■ **Required action**
The result should be an exact copy of only the lines from the one holding "[0:03.00-0:03.75]" through the last line of the data below, please, without pictures.

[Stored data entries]
------------

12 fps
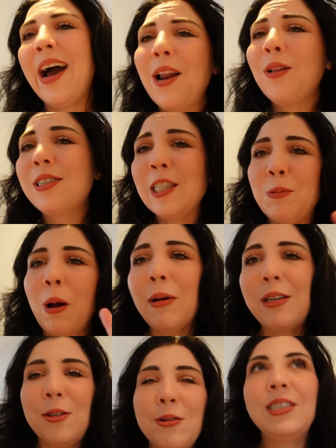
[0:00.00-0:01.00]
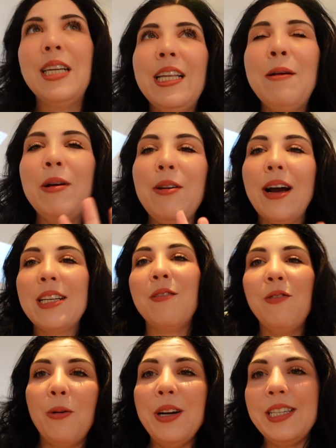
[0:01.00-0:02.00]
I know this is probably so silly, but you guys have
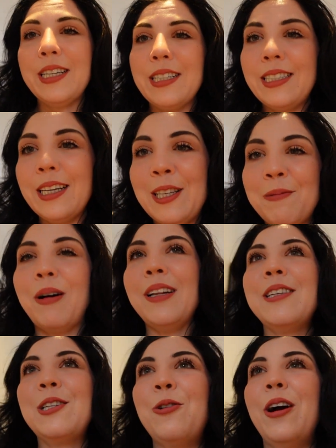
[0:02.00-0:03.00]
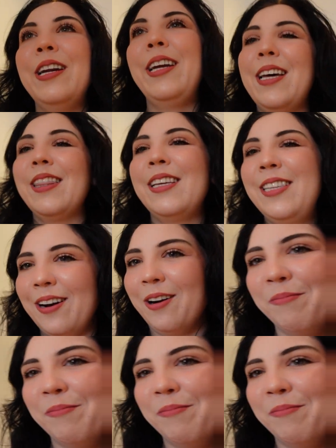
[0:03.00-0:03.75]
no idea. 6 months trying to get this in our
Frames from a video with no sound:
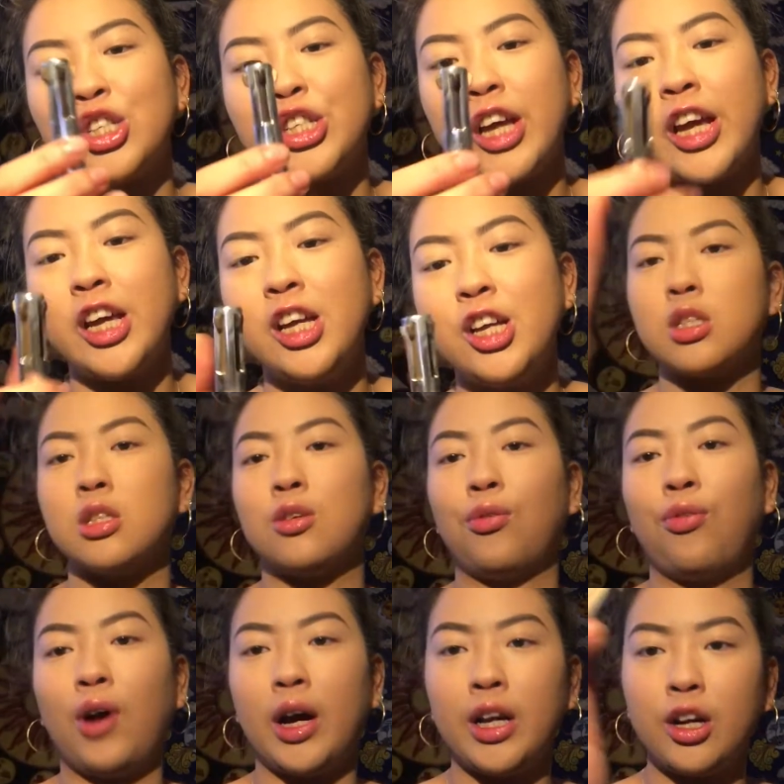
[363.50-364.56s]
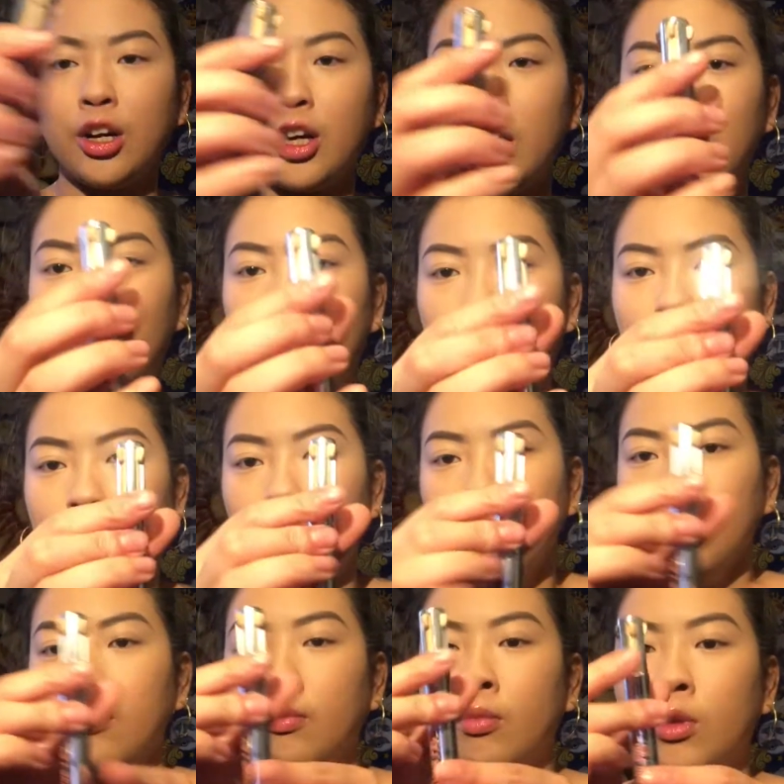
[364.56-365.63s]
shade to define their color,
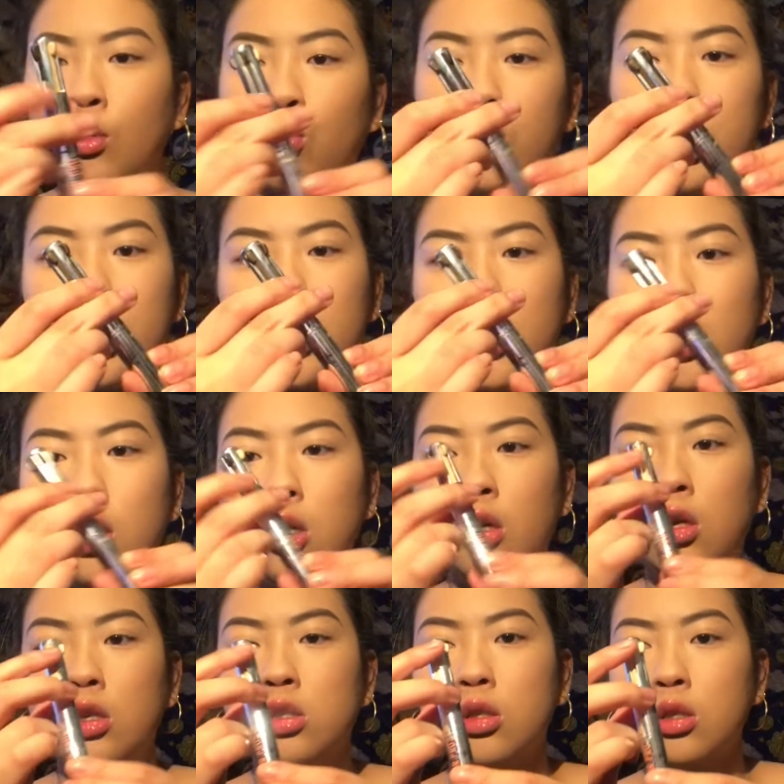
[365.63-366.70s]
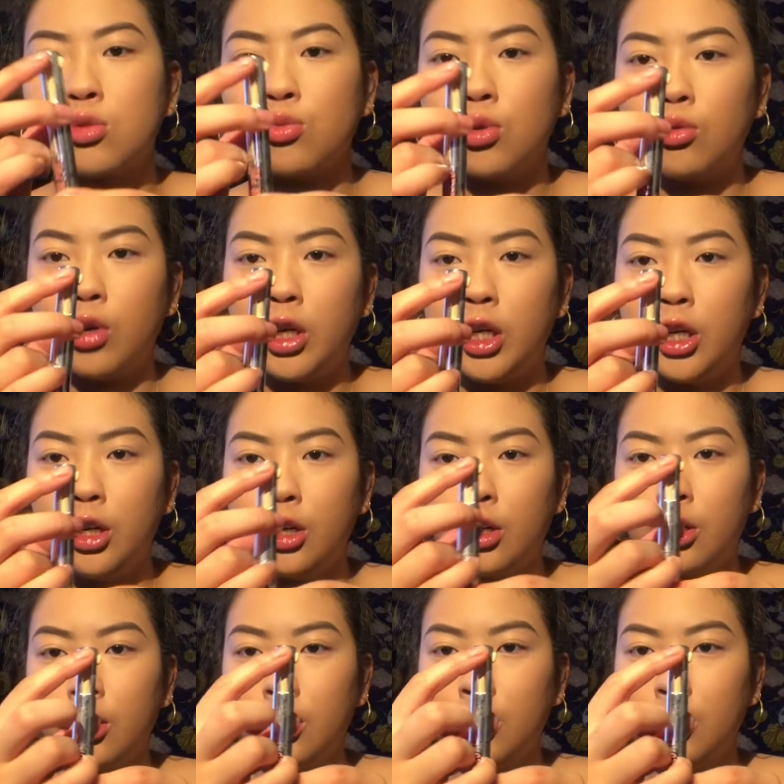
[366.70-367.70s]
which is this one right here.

------------

■ **Written solution**
[0:03.00-0:03.75]
no idea. 6 months trying to get this in our
Frames from a video with no sound:
[363.50-364.56s]
[364.56-365.63s]
shade to define their color,
[365.63-366.70s]
[366.70-367.70s]
which is this one right here.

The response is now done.